Most cases of neonaticide fall into the unwanted child category, while spouse revenge, like in the case of Elaine Campione, is far less common. Campione's case is unique in another way as well: According to an updated 2015 study conducted by Resnick, although filicides constitute only two percent of all homicides, 7.6 percent of homicide-suicides involve filicide, and only one quarter of mothers back out of their suicide in a filicide-suicide.
In the police interview with Elaine Campione, the distressed mother nods that she understands that she has been charged with two counts of first-degree murder. When the officer says "for your two children," her face winces and the bags under her eyes swell with her tears.
"This is really tough for you," the officer says. "I'm a parent too.

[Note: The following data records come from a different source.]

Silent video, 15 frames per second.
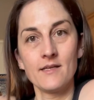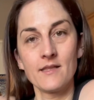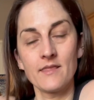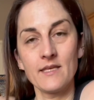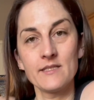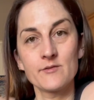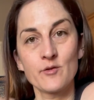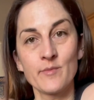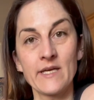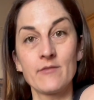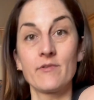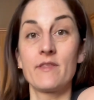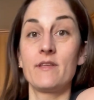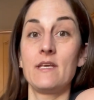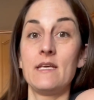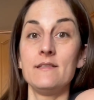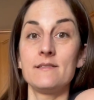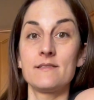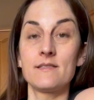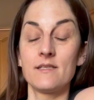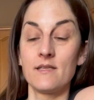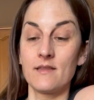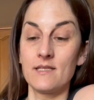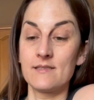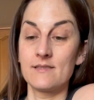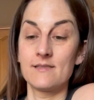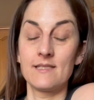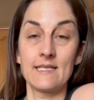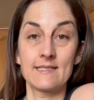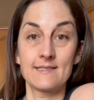These were made with yeast. This
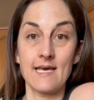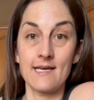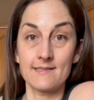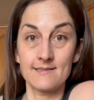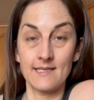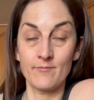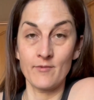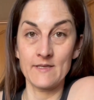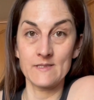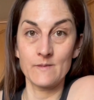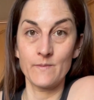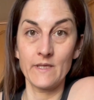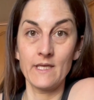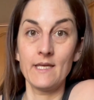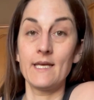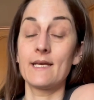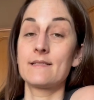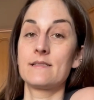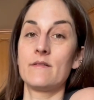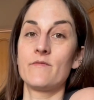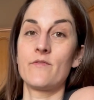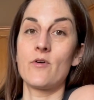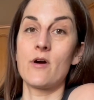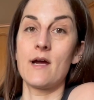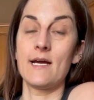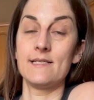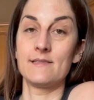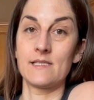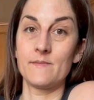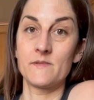is the exact same recipe, except for
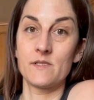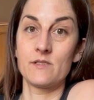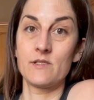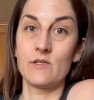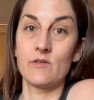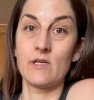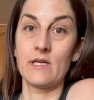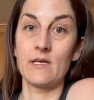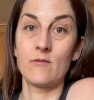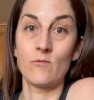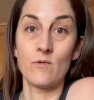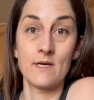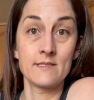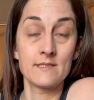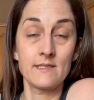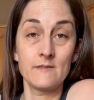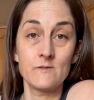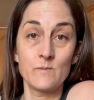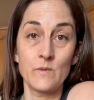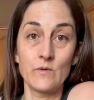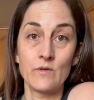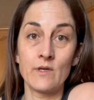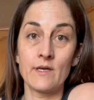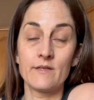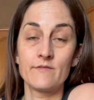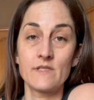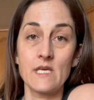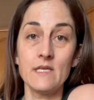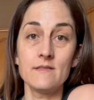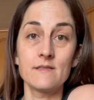I substituted 1 teaspoon of
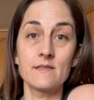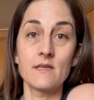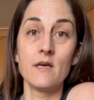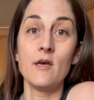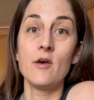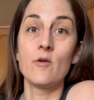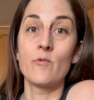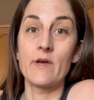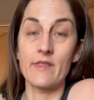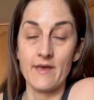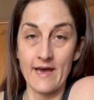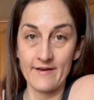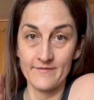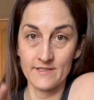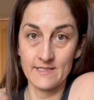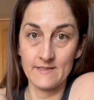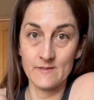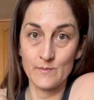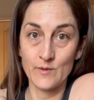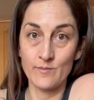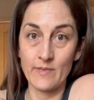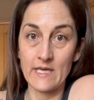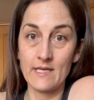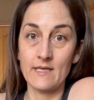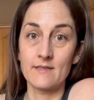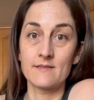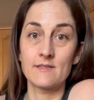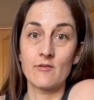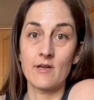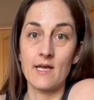yeast with half a teaspoon
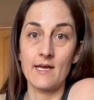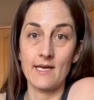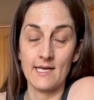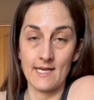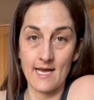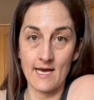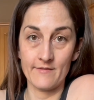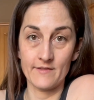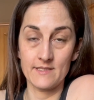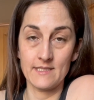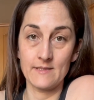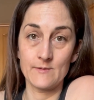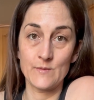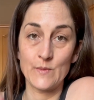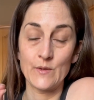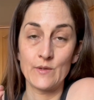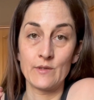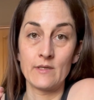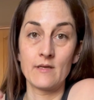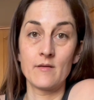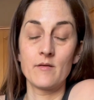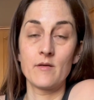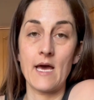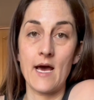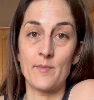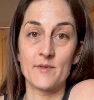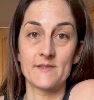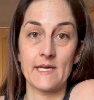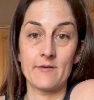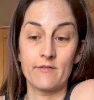baking soda and half a teaspoon
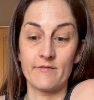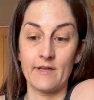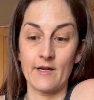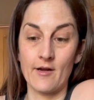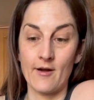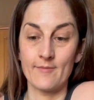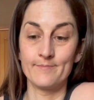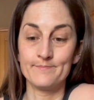apple cider vinegar.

There's parts I can understand and parts I can't."
After 15 minutes of onerous conversation, the officer gently asks, "At any point during that, did you push her head under the water?" Campoine denies this, insisting that she has been taking the girls to swimming lessons, teaching them not to be afraid of water.
"But at some point, you took this medication, right?" the officer continues. "You said you wanted to end your life. You wanted to end it all."
"I wouldn't kill my babies," she cries. "My babies are my life. Maybe I don't want to live, but these are my babies… my parents could have took them."
An equally sad alternative to what could have been.